From an information‑theory lens, accent features that reduce confusion in communicative contexts will be retained more easily. But the optimization we care about isn’t purely Shannon; it’s multi‑objective: fidelity, identity, and social signaling. So teaching that emphasizes high‑gain features (contrasts that reduce communicative ambiguity) and gives targeted feedback wins over endless exposure.
## Logic, math, and the ugly truth about models
Here’s the punchline: formal systems make failure modes visible. If you specify your assumptions (axioms), logic tells you what follows. Category theory tells you how different formalisms relate. Statistical learning theory gives you bounds on generalization. Complexity theory tells you when an algorithm is infeasible. Information theory tells you what data can, in principle, reveal.
But there’s a human wrinkle: models are built by people with histories, incentives, and blind spots. That’s why we need both math and institutional hygiene. Math exposes the gaps; institutions decide whether to mind them.

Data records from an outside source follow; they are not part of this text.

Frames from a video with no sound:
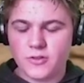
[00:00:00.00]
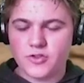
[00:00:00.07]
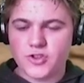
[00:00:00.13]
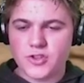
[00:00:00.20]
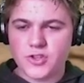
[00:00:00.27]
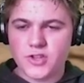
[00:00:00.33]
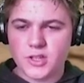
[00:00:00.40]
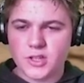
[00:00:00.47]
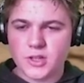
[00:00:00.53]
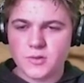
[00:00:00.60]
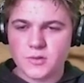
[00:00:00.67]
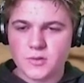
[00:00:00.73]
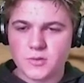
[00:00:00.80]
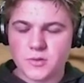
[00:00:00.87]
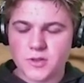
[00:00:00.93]
using the ginseng
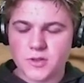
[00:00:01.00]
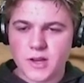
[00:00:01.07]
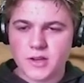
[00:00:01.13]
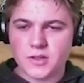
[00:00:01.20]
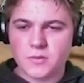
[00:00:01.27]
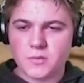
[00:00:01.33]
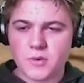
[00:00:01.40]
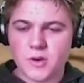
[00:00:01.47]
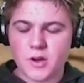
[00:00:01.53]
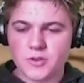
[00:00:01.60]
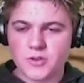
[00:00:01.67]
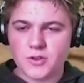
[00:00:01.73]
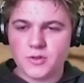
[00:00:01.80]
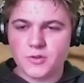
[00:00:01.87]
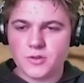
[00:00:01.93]
to protect, but
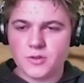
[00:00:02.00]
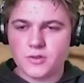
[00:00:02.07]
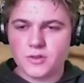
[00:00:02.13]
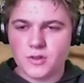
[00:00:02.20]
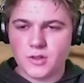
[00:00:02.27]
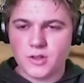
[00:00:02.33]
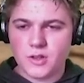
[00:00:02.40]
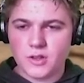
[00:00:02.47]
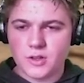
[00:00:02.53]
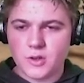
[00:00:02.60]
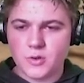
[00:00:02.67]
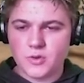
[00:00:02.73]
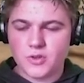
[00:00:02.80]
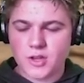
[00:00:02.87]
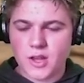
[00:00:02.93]
also
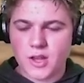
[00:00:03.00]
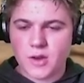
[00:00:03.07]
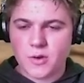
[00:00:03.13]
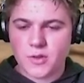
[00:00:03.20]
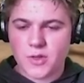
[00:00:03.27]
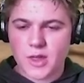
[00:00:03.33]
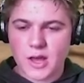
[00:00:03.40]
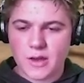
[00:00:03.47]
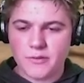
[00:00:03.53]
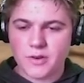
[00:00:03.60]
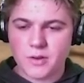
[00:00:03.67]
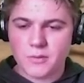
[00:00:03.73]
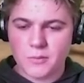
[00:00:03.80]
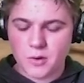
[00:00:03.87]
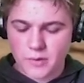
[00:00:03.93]
using it without
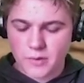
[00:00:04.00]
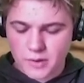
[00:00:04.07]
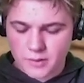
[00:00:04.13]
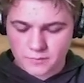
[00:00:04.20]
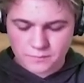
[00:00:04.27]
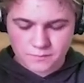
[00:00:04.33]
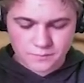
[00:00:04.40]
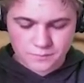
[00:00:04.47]
having to move it.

## A jovial, slightly bitchy conclusion
So what do we do? Ask better questions (type your inputs), fund boring infrastructure (backups, provenance, federated access), and use math and logic not as intimidating ornaments but as practical tools: priors for screening, categories for mapping theories, and complexity for realistic promises about AI. Tech can help, but only if the people building it remember that language is messy and context matters — not a neat optimization problem with a single global minimum.
I’ll leave you with a question that’s more fun than it sounds: if linguistics is a category whose objects are datasets, morphisms are analytical transforms, and limits represent consensus, what does it mean for that category to be “complete” — and who gets to add the missing objects?